**Work order:** Every line from the one bearing "[2.40-2.88s]" through the last line of the records below is to be output exactly, and no other line; leave out the pictures.

Stored items

____

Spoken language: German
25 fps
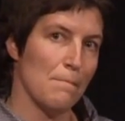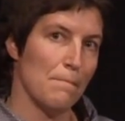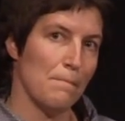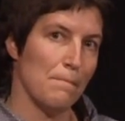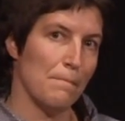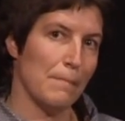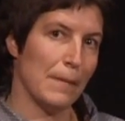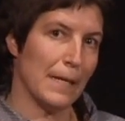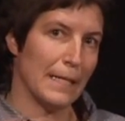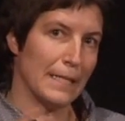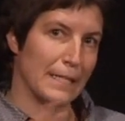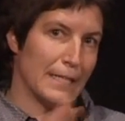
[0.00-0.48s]

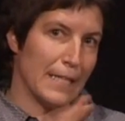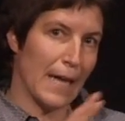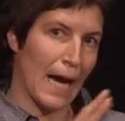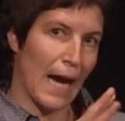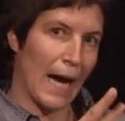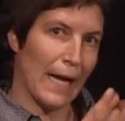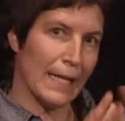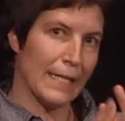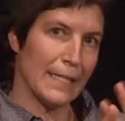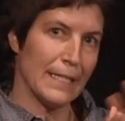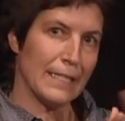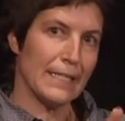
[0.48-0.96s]

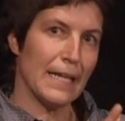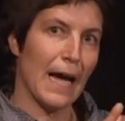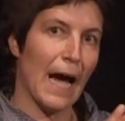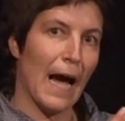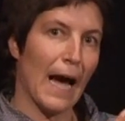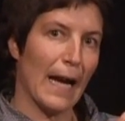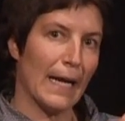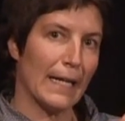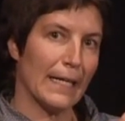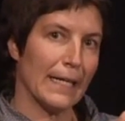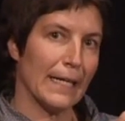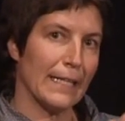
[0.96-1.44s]
mechanische
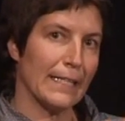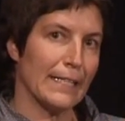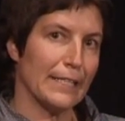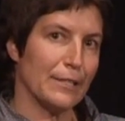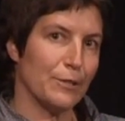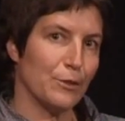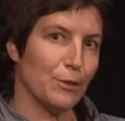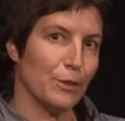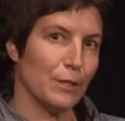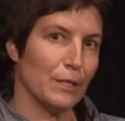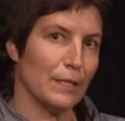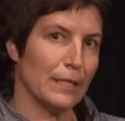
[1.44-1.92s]

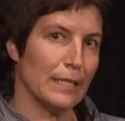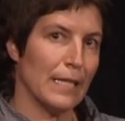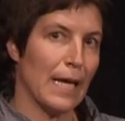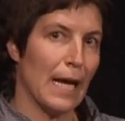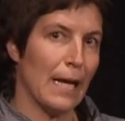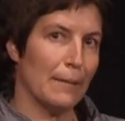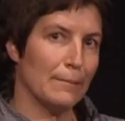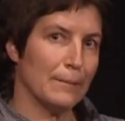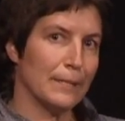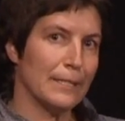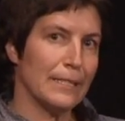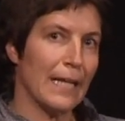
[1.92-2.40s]
Einrichtungen, die
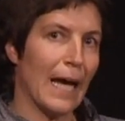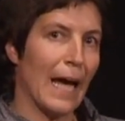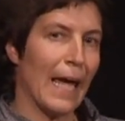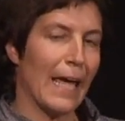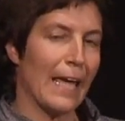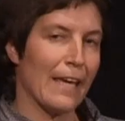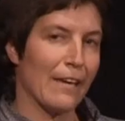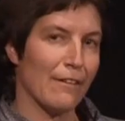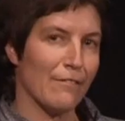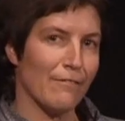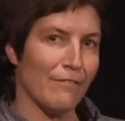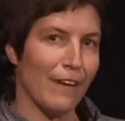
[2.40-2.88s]
einem
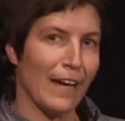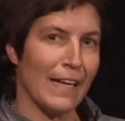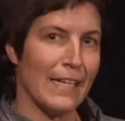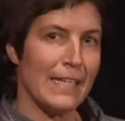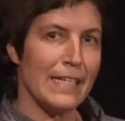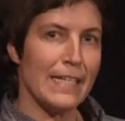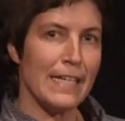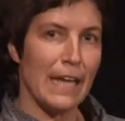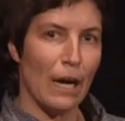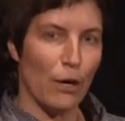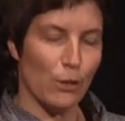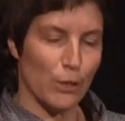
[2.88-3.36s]
zeigen,
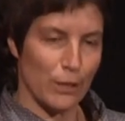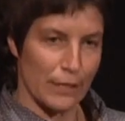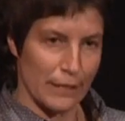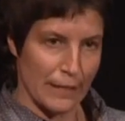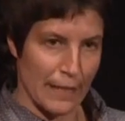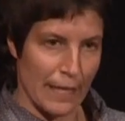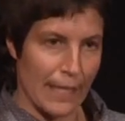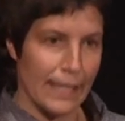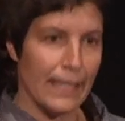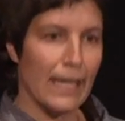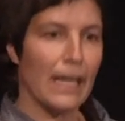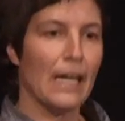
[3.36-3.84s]
wann die
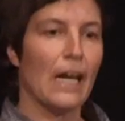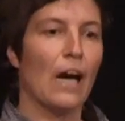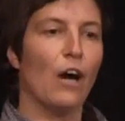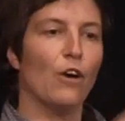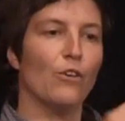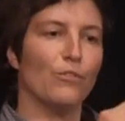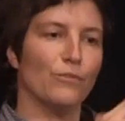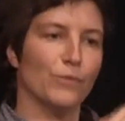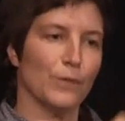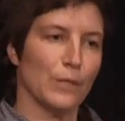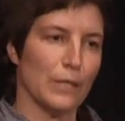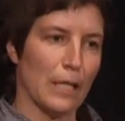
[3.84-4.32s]

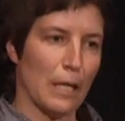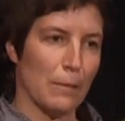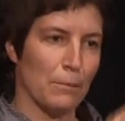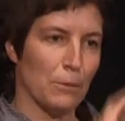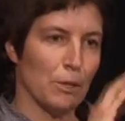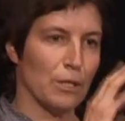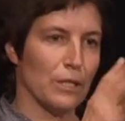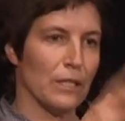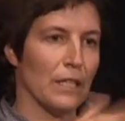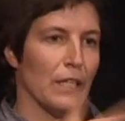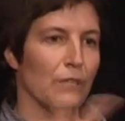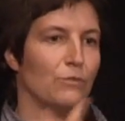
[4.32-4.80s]
auseinanderlaufen und dann
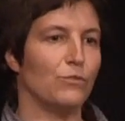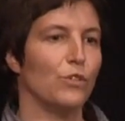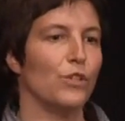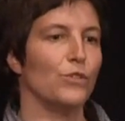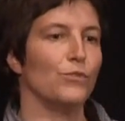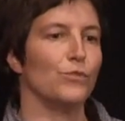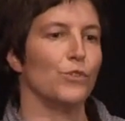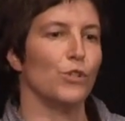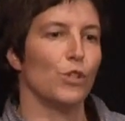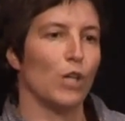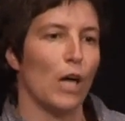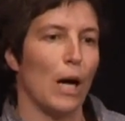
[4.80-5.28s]
musste der
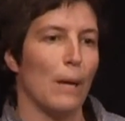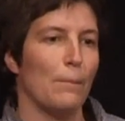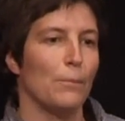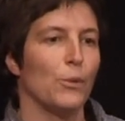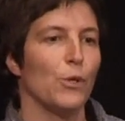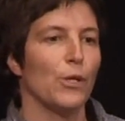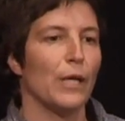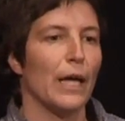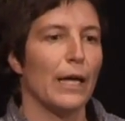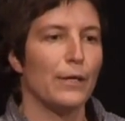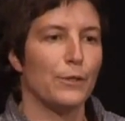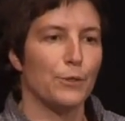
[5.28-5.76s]
Vorführer am
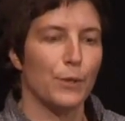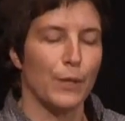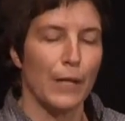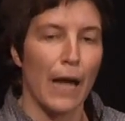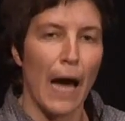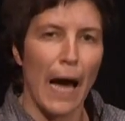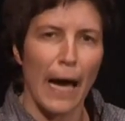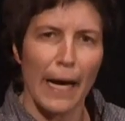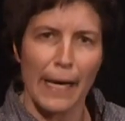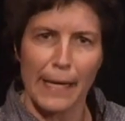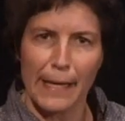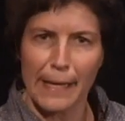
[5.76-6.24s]
Projektor
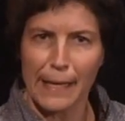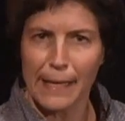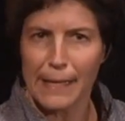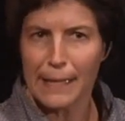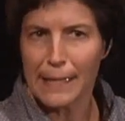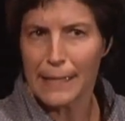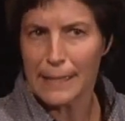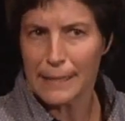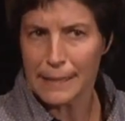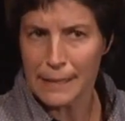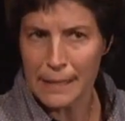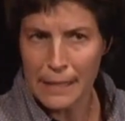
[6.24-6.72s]

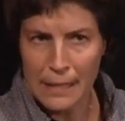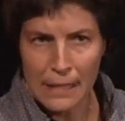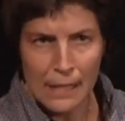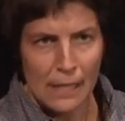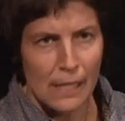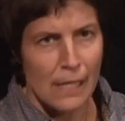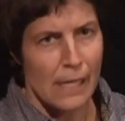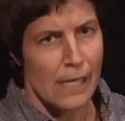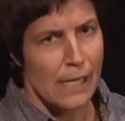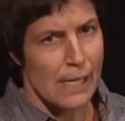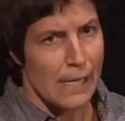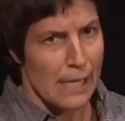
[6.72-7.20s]
nachregeln
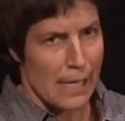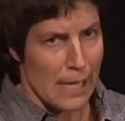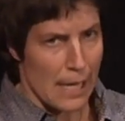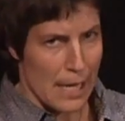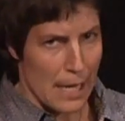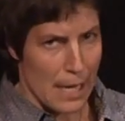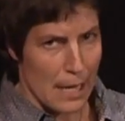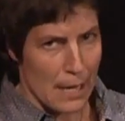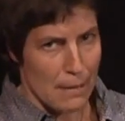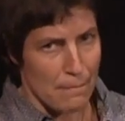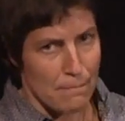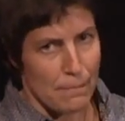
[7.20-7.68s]

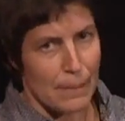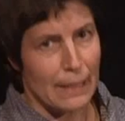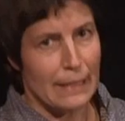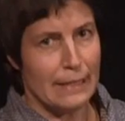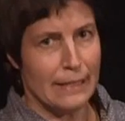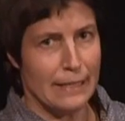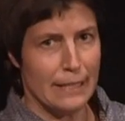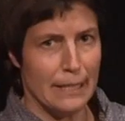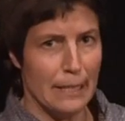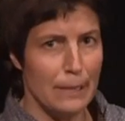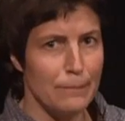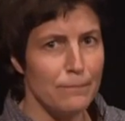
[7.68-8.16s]
im
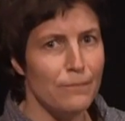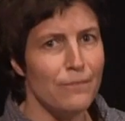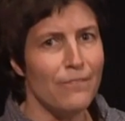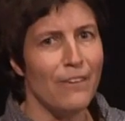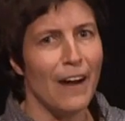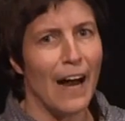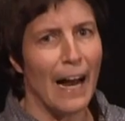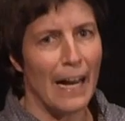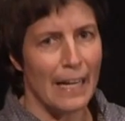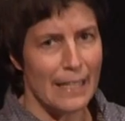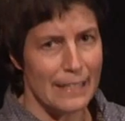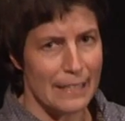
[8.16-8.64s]
Prinzip
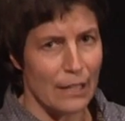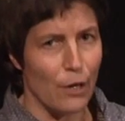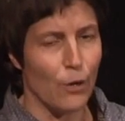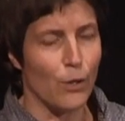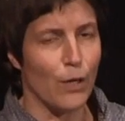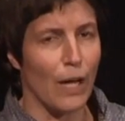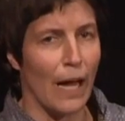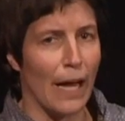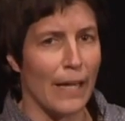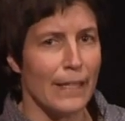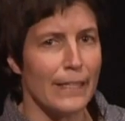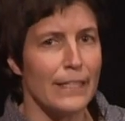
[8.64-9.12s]
war es
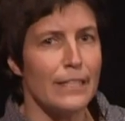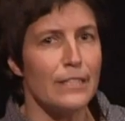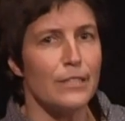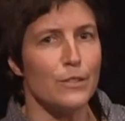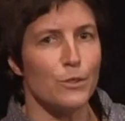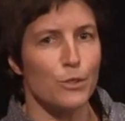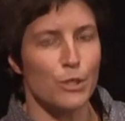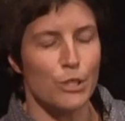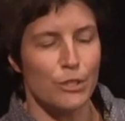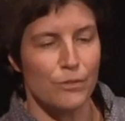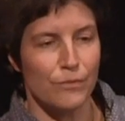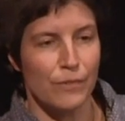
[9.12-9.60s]
auch gar nicht
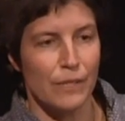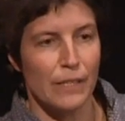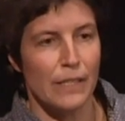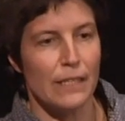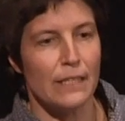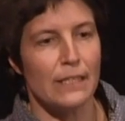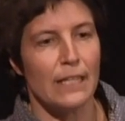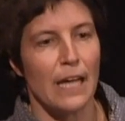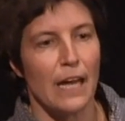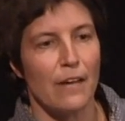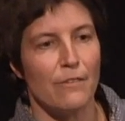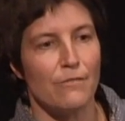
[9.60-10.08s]
so
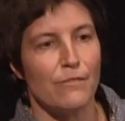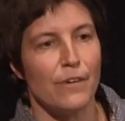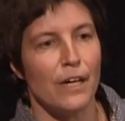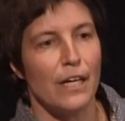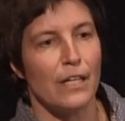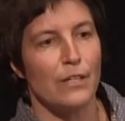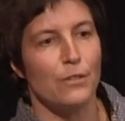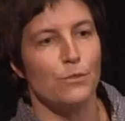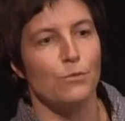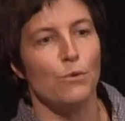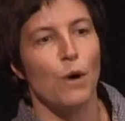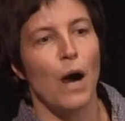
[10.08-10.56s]
schwierig,
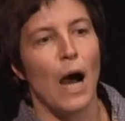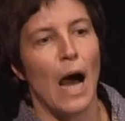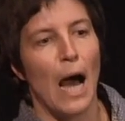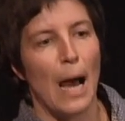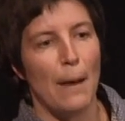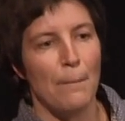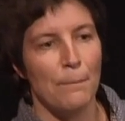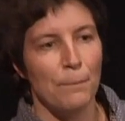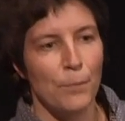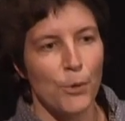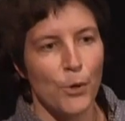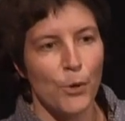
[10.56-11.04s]
einfach nur
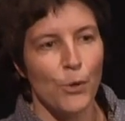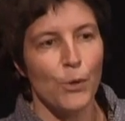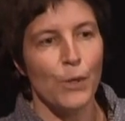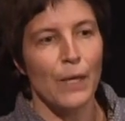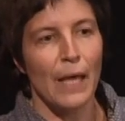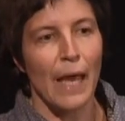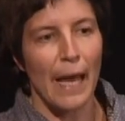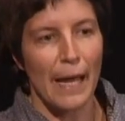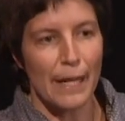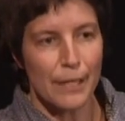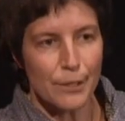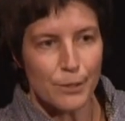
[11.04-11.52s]
am
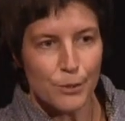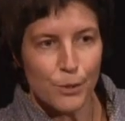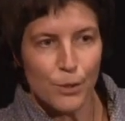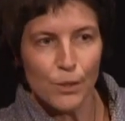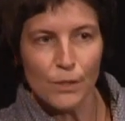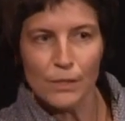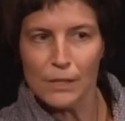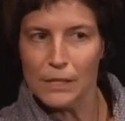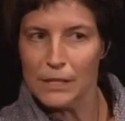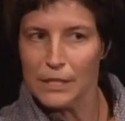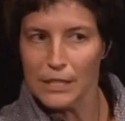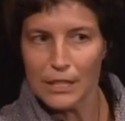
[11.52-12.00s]

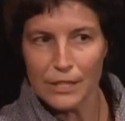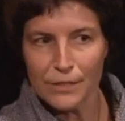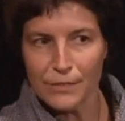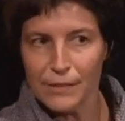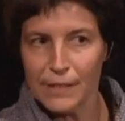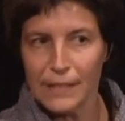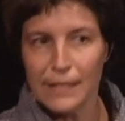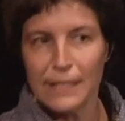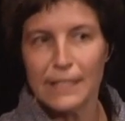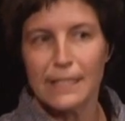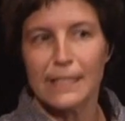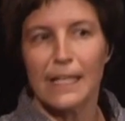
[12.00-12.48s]
Projektor eine
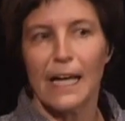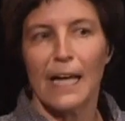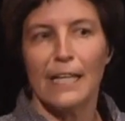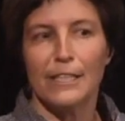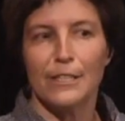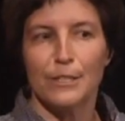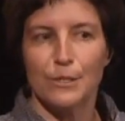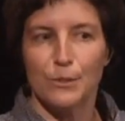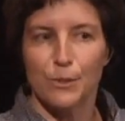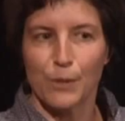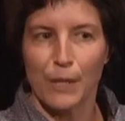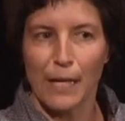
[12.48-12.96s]

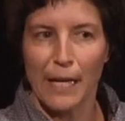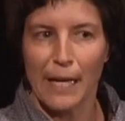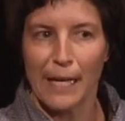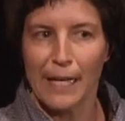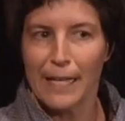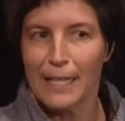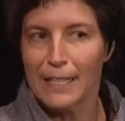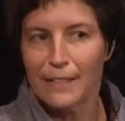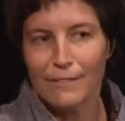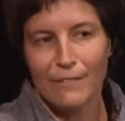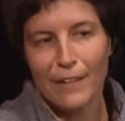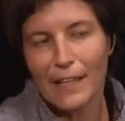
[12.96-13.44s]
Geschwindigkeit zu
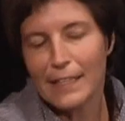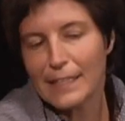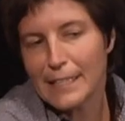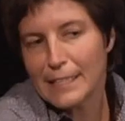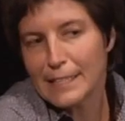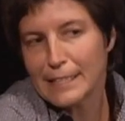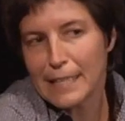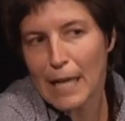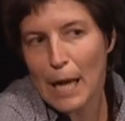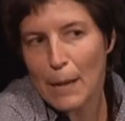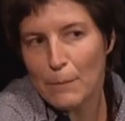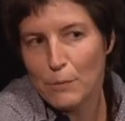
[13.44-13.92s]
regeln, während
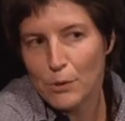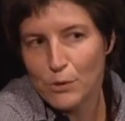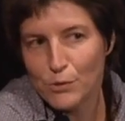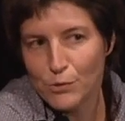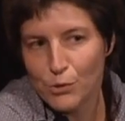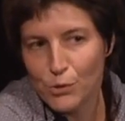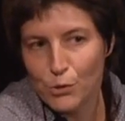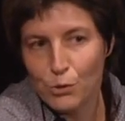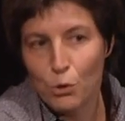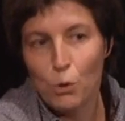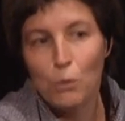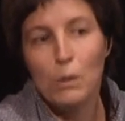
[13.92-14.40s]
das
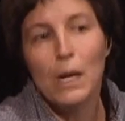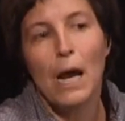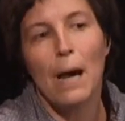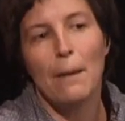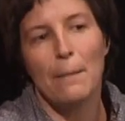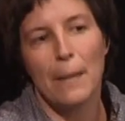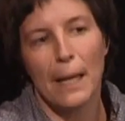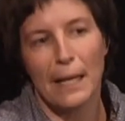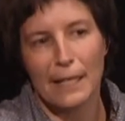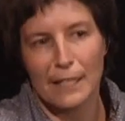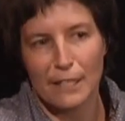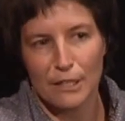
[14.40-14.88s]
Grammophon
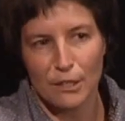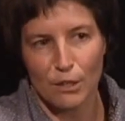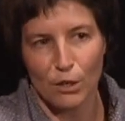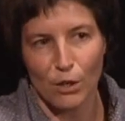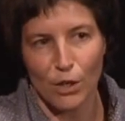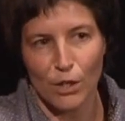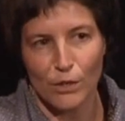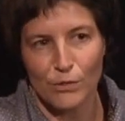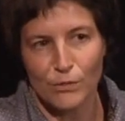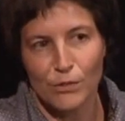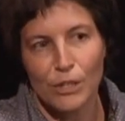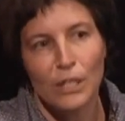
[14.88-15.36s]
unabhängig
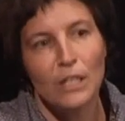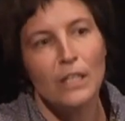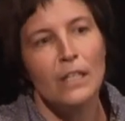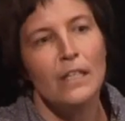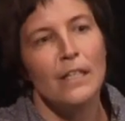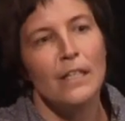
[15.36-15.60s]
läuft.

____

**Expected answer:**
[2.40-2.88s]
einem
[2.88-3.36s]
zeigen,
[3.36-3.84s]
wann die
[3.84-4.32s]

[4.32-4.80s]
auseinanderlaufen und dann
[4.80-5.28s]
musste der
[5.28-5.76s]
Vorführer am
[5.76-6.24s]
Projektor
[6.24-6.72s]

[6.72-7.20s]
nachregeln
[7.20-7.68s]

[7.68-8.16s]
im
[8.16-8.64s]
Prinzip
[8.64-9.12s]
war es
[9.12-9.60s]
auch gar nicht
[9.60-10.08s]
so
[10.08-10.56s]
schwierig,
[10.56-11.04s]
einfach nur
[11.04-11.52s]
am
[11.52-12.00s]

[12.00-12.48s]
Projektor eine
[12.48-12.96s]

[12.96-13.44s]
Geschwindigkeit zu
[13.44-13.92s]
regeln, während
[13.92-14.40s]
das
[14.40-14.88s]
Grammophon
[14.88-15.36s]
unabhängig
[15.36-15.60s]
läuft.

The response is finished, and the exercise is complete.